Quella di cui stiamo per raccontarvi non è un’applicazione tipica da cantiere, per quanto riguarda il contesto in cui si è realizzata. Ma le condizioni operative richiamano sì quelle più critiche che possiamo riscontrare in ogni jobsite, come terreni variabili, cicli ripetuti di montaggio e smontaggio, necessità di precisione e continuità. In questo articolo parleremo dell’impiego inedito di una pala compatta gommata Bobcat S86 all’interno delle attività del Circus Krone, impegnato nell’installazione del più grande tendone circense itinerante in Europa.
La struttura – con una cupola che raggiunge i 17 metri e archi a traliccio fino a 23 metri, su una superficie coperta complessiva di circa 10.000 m² – richiede un sistema di ancoraggio particolarmente impegnativo. Sono circa 300 gli ancoraggi in ferro utilizzati, ciascuno lungo 1,5 metri, infissi nel terreno per garantire la stabilità della tenda anche in condizioni meteorologiche avverse.

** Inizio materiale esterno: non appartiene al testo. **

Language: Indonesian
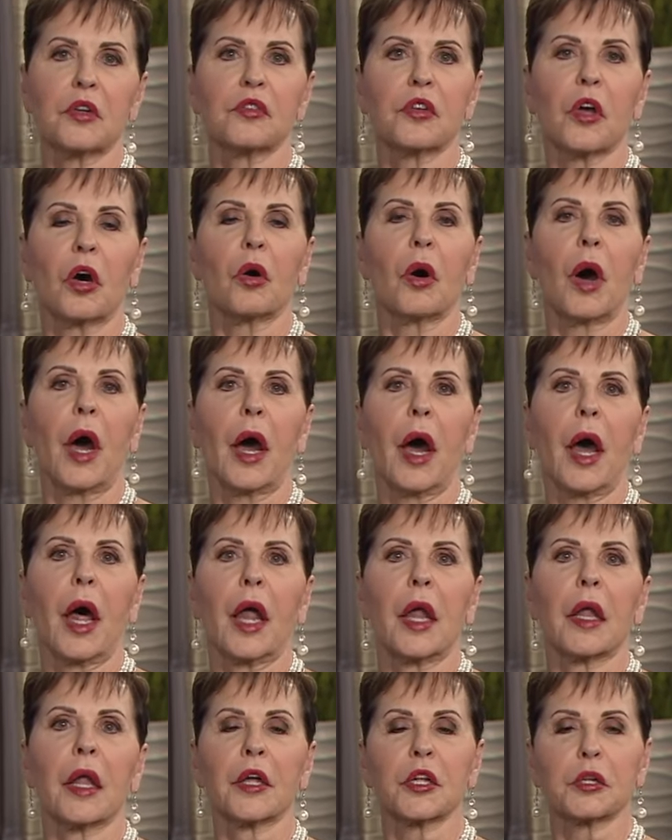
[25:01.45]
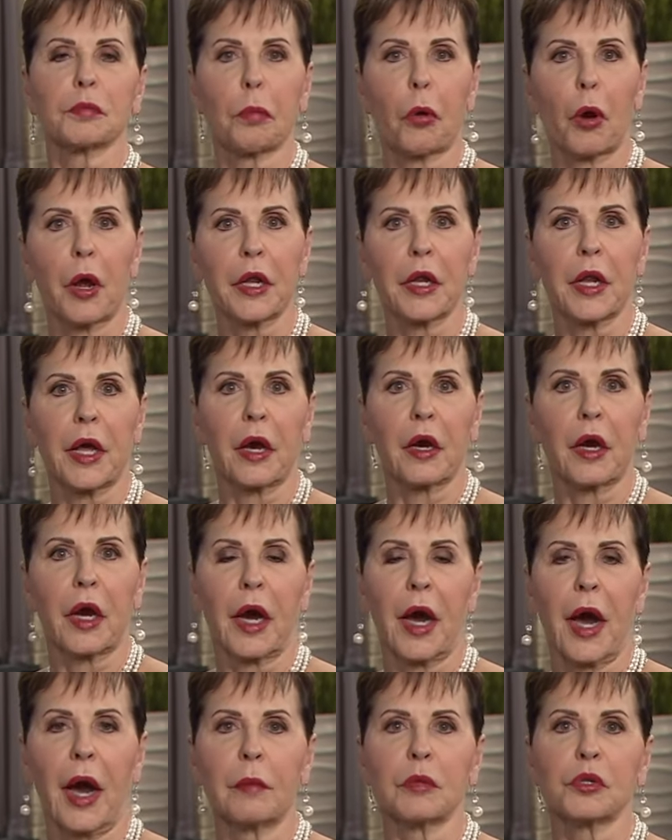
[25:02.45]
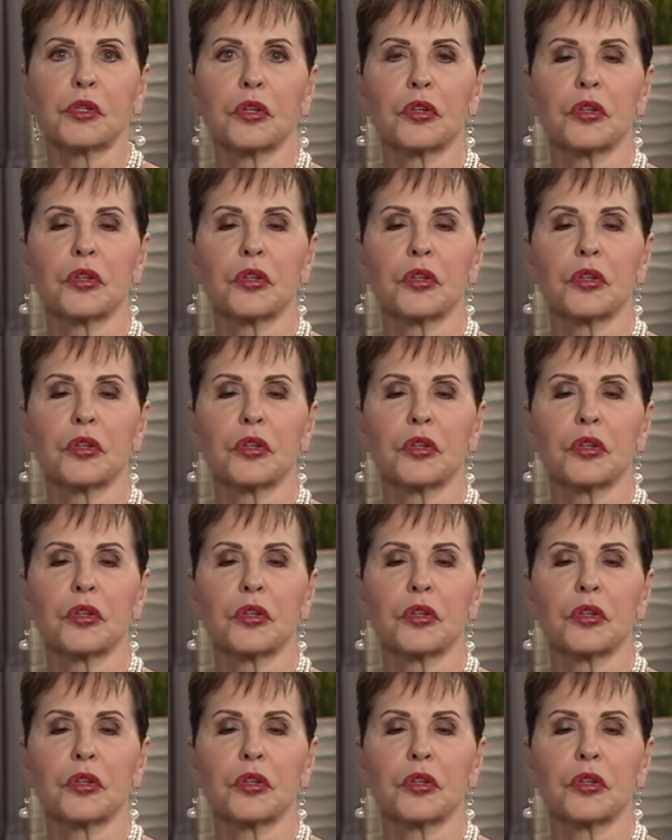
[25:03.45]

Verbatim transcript: Jadi, mari berdoa sekarang.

La criticità risiede nella forza di infissione, naturalmente, ma anche nella capacità di operare su superfici eterogenee – erba, ghiaia, asfalto – mantenendo allineamento e controllo. La soluzione adottata prevede l’impiego della Bobcat S86 equipaggiata con un martello idraulico di classe superiore, tipicamente destinato a escavatori da circa 10 tonnellate, integrato con un accessorio progettato su misura per la geometria degli ancoraggi. Un cuneo in acciaio guida il posizionamento, assicurando che l’impatto avvenga sempre in asse, evitando deformazioni.
“Fino ad ora, per questo compito avevamo utilizzato un carrello elevatore modificato con un martello idraulico, ma non aveva potenza sufficiente – spiega Martin Lacey-Krone, direttore del circo – Con la nostra nuova tenda, avevamo urgente bisogno di una soluzione più efficace, in grado di funzionare su qualsiasi superficie. Non esisteva alcuna soluzione pronta”.

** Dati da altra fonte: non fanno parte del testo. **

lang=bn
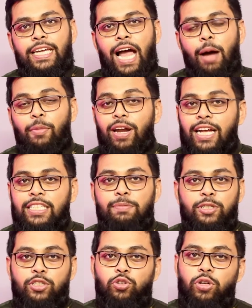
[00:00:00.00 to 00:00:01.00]
যে আমার
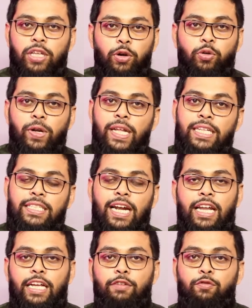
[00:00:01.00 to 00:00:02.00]
আশেপাশে তো কেউ নেই
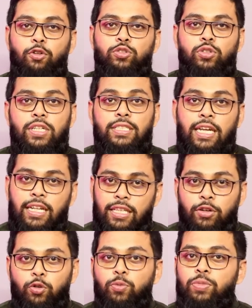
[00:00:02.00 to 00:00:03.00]
যারা নাকি ফজরের
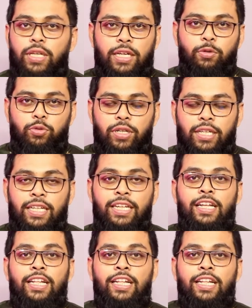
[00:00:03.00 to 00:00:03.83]
সালাতে ঘুম থেকে উঠে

La scelta della S86 è legata alla combinazione tra compattezza e prestazioni idrauliche. La macchina integra due circuiti – Standard Flow e Super Flow – con una portata massima di 159 l/min, valore che consente di alimentare attrezzature ad alta richiesta energetica mantenendo al contempo precisione nelle operazioni. In un contesto come quello del montaggio itinerante, dove ogni fase deve essere ripetibile e rapida, la riduzione dei tempi di infissione degli ancoraggi rappresenta un fattore operativo rilevante.

Dal punto di vista tecnico, la Bobcat S86 presenta una potenza motore di 78 kW (105 HP), un peso operativo di circa 4.536 kg, un’altezza di sollevamento di 3.353 mm e una capacità operativa nominale di 1.587 kg, con carico di ribaltamento pari a 3.175 kg. Parametri che, in questo caso, vengono messi al servizio di un’applicazione fuori standard, dove la macchina lavora come unità di supporto a un sistema di ancoraggio ad alta sollecitazione.
L’esperienza evidenzia un aspetto ricorrente anche nei cantieri più tradizionali. Quando le condizioni operative escono dagli schemi, la risposta non è solo nella potenza disponibile, ma nella capacità di adattare macchina e attrezzatura a un compito specifico. In questo caso, la configurazione sviluppata ha trasformato una pala compatta in un sistema dedicato all’infissione controllata, con tempi di montaggio ridotti e maggiore continuità operativa lungo tutte le tappe della tournée.